Oh for the love of god, they have one single photo accompanied by a shakycam video made by someone who has apparently never tried to identify a thing before?
Please tell me there are more photos somewhere, they can’t just be like “here’s a tiny glimpse of a mystery! kthxbye!”
Word has it that it was first spotted by a seabird, following the outline of that timeless story of “buoy meets gull”…
Well, I would’ve, but the Monitor’s turret is already in the Graveyard of the Atlantic museum in Hatteras Village, I think, and the Merrimac didn’t have one.
Interesting, I learned something new (as I usually always do around here!), had to look that up. [However, I looked up “dollose” and got only a definition for “dollhouse” and found that it’s “dolos (plural: dolosse)”]
Cool! (linking here in case some others, like me, don’t know what it is)
Flotsom and jetsom. Flotsom floats and washes. Jetsom is that wich is thrown from the sea, some of which has been dragged along the bottom.

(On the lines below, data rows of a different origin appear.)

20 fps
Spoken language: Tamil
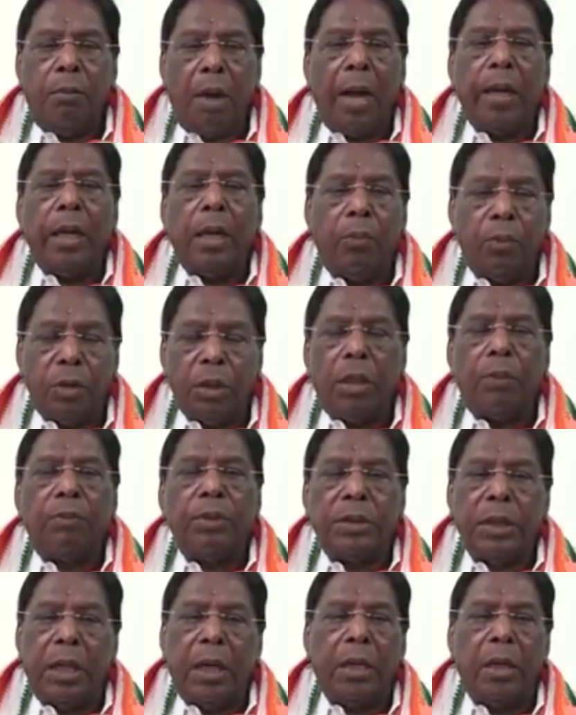மாநில
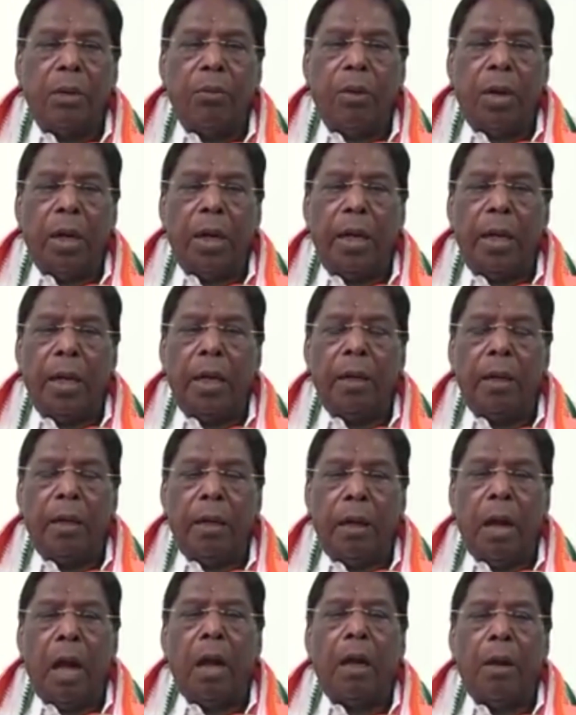முதலமைச்சர் என்ற முறையில்
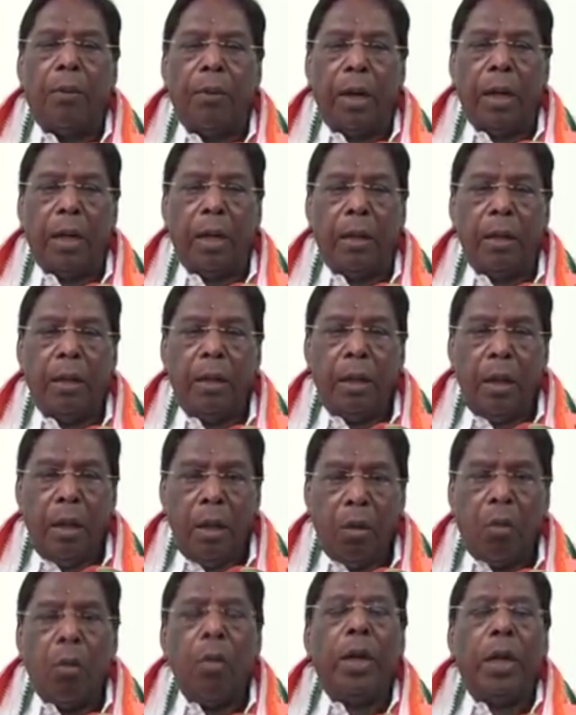நான் அவர்களை
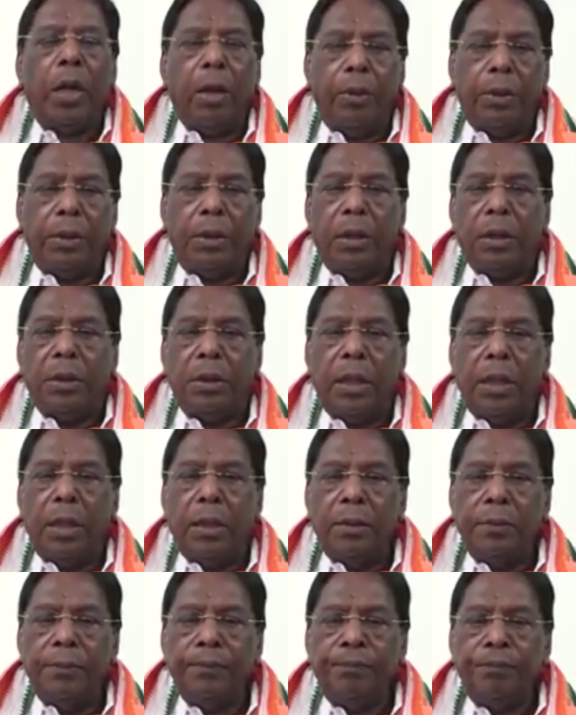கோரிக்கை
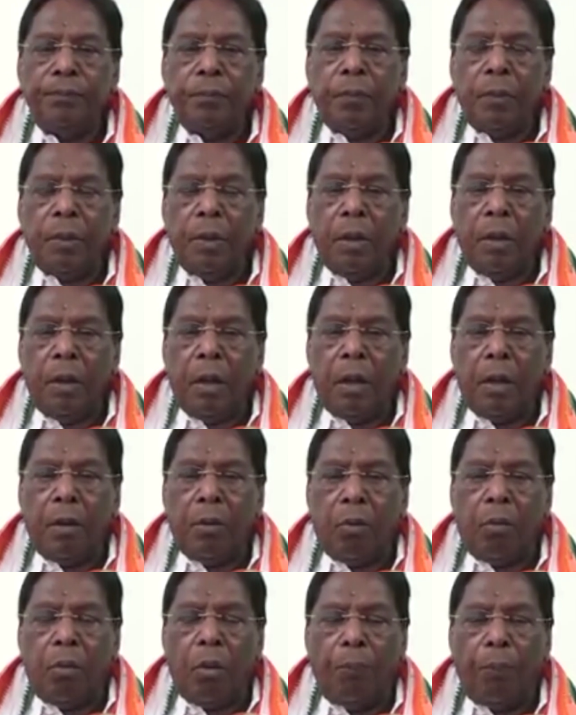வைத்திருந்தேன்
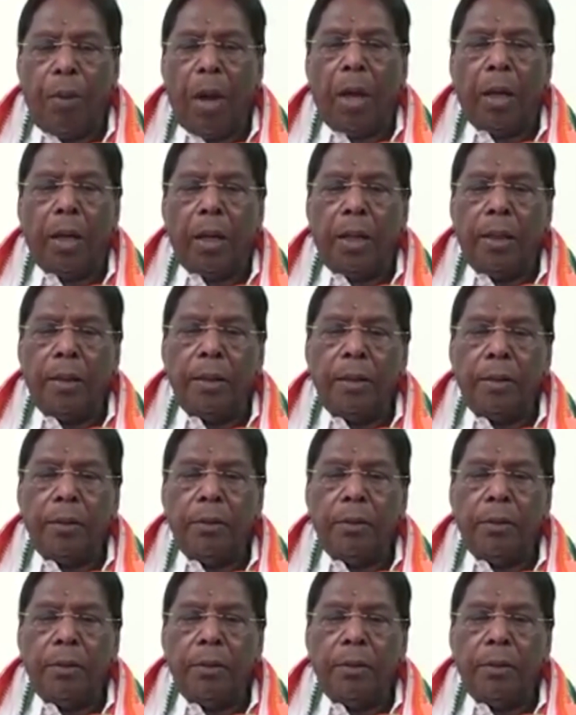குறிப்பாக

Oops, correcting the spelling.
I have a different understanding of those terms. Flotsam is accidental sea-litter (from a wreck, etc.) whereas jetsam is intentionally jettisoned from a vessel.
edit*
Here we go:
or maybe…
That’s terrible, but I liked it anyway.
A Jawa sandcrawler is kind of a ship.
I was guessing the light was added while it was on the beach, to keep people from driving into it. Maybe not, though…
That’s interesting. I was told those things are called ‘armour units’ (or ‘armor units’, if you’re American).
And all for naught. The waters pass—
Currents will have their way;
Nature is nobody’s ally; ’tis well;
The harbor is bettered—will stay.
A failure, and complete,
Was your Old Stone Fleet.
–Melville, commenting on the Union’s failed plan to block Charleston’s harbors during the US Civil War by sinking dozens of huge old ships full of stone into them.
That’s nothing compared to the boulders that get thrown around in the really big storms:
Re the guy who thought a metal object couldn’t float–concrete boats go back to the mid 1800s. That’s like a floating rock.
Did it make head piercing scream when you touched it? Did it send a signal to Jupiter? You’re probably ok.
Ah… The Shockwave Rider - very deserving of a film I always thought. One of my favorite sci-fi novels. Brunner is the guy who invented the computer worm.
John Sladek’s The Müller-Fokker Effect also tickled - not just because of the title.
We’re asking the wrong question. It isn’t what it is that matters, it’s what’s inside.
Now if only there was someone around here who knows a guy with an oxygen lance suitable for cutting up locomotives and other unwieldy bits of metal… anyone?
Hmm. Well, in the meantime, let’s have it moved to @beschizza’s house. He has a closet there that doesn’t have a safe in it, and if he pries up a bit more of the baseboard and possibly knocks out a wall, this thing will fit nicely.